Stored items:

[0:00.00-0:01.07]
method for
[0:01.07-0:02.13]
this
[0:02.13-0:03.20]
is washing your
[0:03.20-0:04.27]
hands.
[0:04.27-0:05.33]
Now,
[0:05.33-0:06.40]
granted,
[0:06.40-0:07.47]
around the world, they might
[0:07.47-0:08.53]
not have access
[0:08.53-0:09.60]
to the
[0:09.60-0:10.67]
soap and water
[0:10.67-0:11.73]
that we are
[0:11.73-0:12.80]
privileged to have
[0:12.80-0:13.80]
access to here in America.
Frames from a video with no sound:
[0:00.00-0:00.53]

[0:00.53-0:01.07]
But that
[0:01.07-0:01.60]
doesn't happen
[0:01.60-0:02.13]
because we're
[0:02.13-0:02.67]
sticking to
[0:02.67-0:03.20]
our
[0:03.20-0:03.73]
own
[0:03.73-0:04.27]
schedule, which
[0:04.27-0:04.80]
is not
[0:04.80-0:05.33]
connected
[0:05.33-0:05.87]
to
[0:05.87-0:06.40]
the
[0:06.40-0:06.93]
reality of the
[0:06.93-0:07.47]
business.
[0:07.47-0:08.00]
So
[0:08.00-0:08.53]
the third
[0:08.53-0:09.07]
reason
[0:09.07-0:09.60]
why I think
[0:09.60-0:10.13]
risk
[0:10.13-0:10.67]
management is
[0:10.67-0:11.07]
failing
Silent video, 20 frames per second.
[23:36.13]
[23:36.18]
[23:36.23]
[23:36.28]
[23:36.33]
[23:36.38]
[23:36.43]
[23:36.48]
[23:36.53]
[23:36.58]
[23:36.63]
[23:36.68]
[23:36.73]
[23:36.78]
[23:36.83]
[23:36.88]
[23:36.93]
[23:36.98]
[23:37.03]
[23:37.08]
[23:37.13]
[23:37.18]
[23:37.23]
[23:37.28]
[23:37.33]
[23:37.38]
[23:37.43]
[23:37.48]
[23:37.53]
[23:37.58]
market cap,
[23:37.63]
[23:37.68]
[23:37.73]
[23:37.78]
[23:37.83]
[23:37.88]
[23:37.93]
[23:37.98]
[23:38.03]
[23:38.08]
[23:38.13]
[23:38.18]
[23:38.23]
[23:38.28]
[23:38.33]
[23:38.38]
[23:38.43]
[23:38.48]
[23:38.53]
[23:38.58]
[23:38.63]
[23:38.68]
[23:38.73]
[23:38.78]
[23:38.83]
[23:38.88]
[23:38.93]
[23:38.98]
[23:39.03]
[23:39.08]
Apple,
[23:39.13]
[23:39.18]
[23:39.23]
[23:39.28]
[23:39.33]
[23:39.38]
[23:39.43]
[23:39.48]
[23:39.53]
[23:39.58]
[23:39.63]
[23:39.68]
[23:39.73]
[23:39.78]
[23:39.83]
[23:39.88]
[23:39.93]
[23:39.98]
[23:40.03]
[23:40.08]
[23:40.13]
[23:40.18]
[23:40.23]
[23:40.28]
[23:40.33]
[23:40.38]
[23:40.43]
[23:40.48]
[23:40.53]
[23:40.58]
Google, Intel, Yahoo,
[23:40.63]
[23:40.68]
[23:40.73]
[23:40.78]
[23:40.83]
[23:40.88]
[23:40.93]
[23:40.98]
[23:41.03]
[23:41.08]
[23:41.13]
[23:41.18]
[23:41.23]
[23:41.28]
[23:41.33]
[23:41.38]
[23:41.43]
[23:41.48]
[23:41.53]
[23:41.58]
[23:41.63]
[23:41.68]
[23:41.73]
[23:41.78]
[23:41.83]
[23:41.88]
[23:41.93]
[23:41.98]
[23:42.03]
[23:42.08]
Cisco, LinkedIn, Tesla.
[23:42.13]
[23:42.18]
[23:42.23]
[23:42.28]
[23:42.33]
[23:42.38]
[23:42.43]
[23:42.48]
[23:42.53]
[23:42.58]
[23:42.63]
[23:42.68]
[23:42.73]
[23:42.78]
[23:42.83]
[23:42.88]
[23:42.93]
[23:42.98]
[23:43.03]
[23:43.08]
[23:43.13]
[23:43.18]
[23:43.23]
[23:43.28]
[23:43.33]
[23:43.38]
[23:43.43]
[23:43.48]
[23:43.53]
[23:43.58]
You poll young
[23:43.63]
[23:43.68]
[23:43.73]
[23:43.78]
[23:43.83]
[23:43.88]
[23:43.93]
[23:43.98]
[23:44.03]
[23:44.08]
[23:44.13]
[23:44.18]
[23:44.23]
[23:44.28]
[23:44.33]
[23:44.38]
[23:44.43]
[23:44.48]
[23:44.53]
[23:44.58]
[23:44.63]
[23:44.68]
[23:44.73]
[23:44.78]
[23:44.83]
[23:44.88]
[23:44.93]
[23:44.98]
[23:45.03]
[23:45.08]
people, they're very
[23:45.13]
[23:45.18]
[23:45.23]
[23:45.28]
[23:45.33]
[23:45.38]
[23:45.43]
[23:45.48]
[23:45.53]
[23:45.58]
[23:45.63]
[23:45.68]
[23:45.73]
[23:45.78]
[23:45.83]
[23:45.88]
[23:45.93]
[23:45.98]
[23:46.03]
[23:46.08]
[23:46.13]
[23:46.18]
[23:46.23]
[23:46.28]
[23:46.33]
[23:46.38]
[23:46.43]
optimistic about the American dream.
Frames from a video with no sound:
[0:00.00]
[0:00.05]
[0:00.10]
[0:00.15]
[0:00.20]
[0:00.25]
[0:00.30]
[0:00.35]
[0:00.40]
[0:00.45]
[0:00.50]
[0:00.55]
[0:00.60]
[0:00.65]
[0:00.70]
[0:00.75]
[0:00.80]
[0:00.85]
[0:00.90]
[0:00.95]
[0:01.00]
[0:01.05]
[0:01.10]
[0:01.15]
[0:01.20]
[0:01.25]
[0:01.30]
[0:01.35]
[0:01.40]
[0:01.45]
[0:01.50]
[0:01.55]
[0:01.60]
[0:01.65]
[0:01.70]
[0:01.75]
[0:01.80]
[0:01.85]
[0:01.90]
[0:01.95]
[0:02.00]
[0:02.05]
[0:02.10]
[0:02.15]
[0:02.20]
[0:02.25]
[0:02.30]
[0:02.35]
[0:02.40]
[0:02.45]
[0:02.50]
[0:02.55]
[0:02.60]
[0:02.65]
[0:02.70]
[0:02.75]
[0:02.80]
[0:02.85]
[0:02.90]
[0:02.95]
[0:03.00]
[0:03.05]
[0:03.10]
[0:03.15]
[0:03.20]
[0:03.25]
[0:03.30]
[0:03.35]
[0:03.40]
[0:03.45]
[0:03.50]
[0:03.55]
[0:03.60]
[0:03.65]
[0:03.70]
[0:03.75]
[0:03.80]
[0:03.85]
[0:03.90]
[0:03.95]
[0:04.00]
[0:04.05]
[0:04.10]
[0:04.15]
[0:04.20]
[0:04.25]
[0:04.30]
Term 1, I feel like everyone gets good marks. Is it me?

(Directions) Set down each line of the data precisely as it appears above.

(Response area)
[0:00.00-0:01.07]
method for
[0:01.07-0:02.13]
this
[0:02.13-0:03.20]
is washing your
[0:03.20-0:04.27]
hands.
[0:04.27-0:05.33]
Now,
[0:05.33-0:06.40]
granted,
[0:06.40-0:07.47]
around the world, they might
[0:07.47-0:08.53]
not have access
[0:08.53-0:09.60]
to the
[0:09.60-0:10.67]
soap and water
[0:10.67-0:11.73]
that we are
[0:11.73-0:12.80]
privileged to have
[0:12.80-0:13.80]
access to here in America.
Frames from a video with no sound:
[0:00.00-0:00.53]

[0:00.53-0:01.07]
But that
[0:01.07-0:01.60]
doesn't happen
[0:01.60-0:02.13]
because we're
[0:02.13-0:02.67]
sticking to
[0:02.67-0:03.20]
our
[0:03.20-0:03.73]
own
[0:03.73-0:04.27]
schedule, which
[0:04.27-0:04.80]
is not
[0:04.80-0:05.33]
connected
[0:05.33-0:05.87]
to
[0:05.87-0:06.40]
the
[0:06.40-0:06.93]
reality of the
[0:06.93-0:07.47]
business.
[0:07.47-0:08.00]
So
[0:08.00-0:08.53]
the third
[0:08.53-0:09.07]
reason
[0:09.07-0:09.60]
why I think
[0:09.60-0:10.13]
risk
[0:10.13-0:10.67]
management is
[0:10.67-0:11.07]
failing
Silent video, 20 frames per second.
[23:36.13]
[23:36.18]
[23:36.23]
[23:36.28]
[23:36.33]
[23:36.38]
[23:36.43]
[23:36.48]
[23:36.53]
[23:36.58]
[23:36.63]
[23:36.68]
[23:36.73]
[23:36.78]
[23:36.83]
[23:36.88]
[23:36.93]
[23:36.98]
[23:37.03]
[23:37.08]
[23:37.13]
[23:37.18]
[23:37.23]
[23:37.28]
[23:37.33]
[23:37.38]
[23:37.43]
[23:37.48]
[23:37.53]
[23:37.58]
market cap,
[23:37.63]
[23:37.68]
[23:37.73]
[23:37.78]
[23:37.83]
[23:37.88]
[23:37.93]
[23:37.98]
[23:38.03]
[23:38.08]
[23:38.13]
[23:38.18]
[23:38.23]
[23:38.28]
[23:38.33]
[23:38.38]
[23:38.43]
[23:38.48]
[23:38.53]
[23:38.58]
[23:38.63]
[23:38.68]
[23:38.73]
[23:38.78]
[23:38.83]
[23:38.88]
[23:38.93]
[23:38.98]
[23:39.03]
[23:39.08]
Apple,
[23:39.13]
[23:39.18]
[23:39.23]
[23:39.28]
[23:39.33]
[23:39.38]
[23:39.43]
[23:39.48]
[23:39.53]
[23:39.58]
[23:39.63]
[23:39.68]
[23:39.73]
[23:39.78]
[23:39.83]
[23:39.88]
[23:39.93]
[23:39.98]
[23:40.03]
[23:40.08]
[23:40.13]
[23:40.18]
[23:40.23]
[23:40.28]
[23:40.33]
[23:40.38]
[23:40.43]
[23:40.48]
[23:40.53]
[23:40.58]
Google, Intel, Yahoo,
[23:40.63]
[23:40.68]
[23:40.73]
[23:40.78]
[23:40.83]
[23:40.88]
[23:40.93]
[23:40.98]
[23:41.03]
[23:41.08]
[23:41.13]
[23:41.18]
[23:41.23]
[23:41.28]
[23:41.33]
[23:41.38]
[23:41.43]
[23:41.48]
[23:41.53]
[23:41.58]
[23:41.63]
[23:41.68]
[23:41.73]
[23:41.78]
[23:41.83]
[23:41.88]
[23:41.93]
[23:41.98]
[23:42.03]
[23:42.08]
Cisco, LinkedIn, Tesla.
[23:42.13]
[23:42.18]
[23:42.23]
[23:42.28]
[23:42.33]
[23:42.38]
[23:42.43]
[23:42.48]
[23:42.53]
[23:42.58]
[23:42.63]
[23:42.68]
[23:42.73]
[23:42.78]
[23:42.83]
[23:42.88]
[23:42.93]
[23:42.98]
[23:43.03]
[23:43.08]
[23:43.13]
[23:43.18]
[23:43.23]
[23:43.28]
[23:43.33]
[23:43.38]
[23:43.43]
[23:43.48]
[23:43.53]
[23:43.58]
You poll young
[23:43.63]
[23:43.68]
[23:43.73]
[23:43.78]
[23:43.83]
[23:43.88]
[23:43.93]
[23:43.98]
[23:44.03]
[23:44.08]
[23:44.13]
[23:44.18]
[23:44.23]
[23:44.28]
[23:44.33]
[23:44.38]
[23:44.43]
[23:44.48]
[23:44.53]
[23:44.58]
[23:44.63]
[23:44.68]
[23:44.73]
[23:44.78]
[23:44.83]
[23:44.88]
[23:44.93]
[23:44.98]
[23:45.03]
[23:45.08]
people, they're very
[23:45.13]
[23:45.18]
[23:45.23]
[23:45.28]
[23:45.33]
[23:45.38]
[23:45.43]
[23:45.48]
[23:45.53]
[23:45.58]
[23:45.63]
[23:45.68]
[23:45.73]
[23:45.78]
[23:45.83]
[23:45.88]
[23:45.93]
[23:45.98]
[23:46.03]
[23:46.08]
[23:46.13]
[23:46.18]
[23:46.23]
[23:46.28]
[23:46.33]
[23:46.38]
[23:46.43]
optimistic about the American dream.
Frames from a video with no sound:
[0:00.00]
[0:00.05]
[0:00.10]
[0:00.15]
[0:00.20]
[0:00.25]
[0:00.30]
[0:00.35]
[0:00.40]
[0:00.45]
[0:00.50]
[0:00.55]
[0:00.60]
[0:00.65]
[0:00.70]
[0:00.75]
[0:00.80]
[0:00.85]
[0:00.90]
[0:00.95]
[0:01.00]
[0:01.05]
[0:01.10]
[0:01.15]
[0:01.20]
[0:01.25]
[0:01.30]
[0:01.35]
[0:01.40]
[0:01.45]
[0:01.50]
[0:01.55]
[0:01.60]
[0:01.65]
[0:01.70]
[0:01.75]
[0:01.80]
[0:01.85]
[0:01.90]
[0:01.95]
[0:02.00]
[0:02.05]
[0:02.10]
[0:02.15]
[0:02.20]
[0:02.25]
[0:02.30]
[0:02.35]
[0:02.40]
[0:02.45]
[0:02.50]
[0:02.55]
[0:02.60]
[0:02.65]
[0:02.70]
[0:02.75]
[0:02.80]
[0:02.85]
[0:02.90]
[0:02.95]
[0:03.00]
[0:03.05]
[0:03.10]
[0:03.15]
[0:03.20]
[0:03.25]
[0:03.30]
[0:03.35]
[0:03.40]
[0:03.45]
[0:03.50]
[0:03.55]
[0:03.60]
[0:03.65]
[0:03.70]
[0:03.75]
[0:03.80]
[0:03.85]
[0:03.90]
[0:03.95]
[0:04.00]
[0:04.05]
[0:04.10]
[0:04.15]
[0:04.20]
[0:04.25]
[0:04.30]
Term 1, I feel like everyone gets good marks. Is it me?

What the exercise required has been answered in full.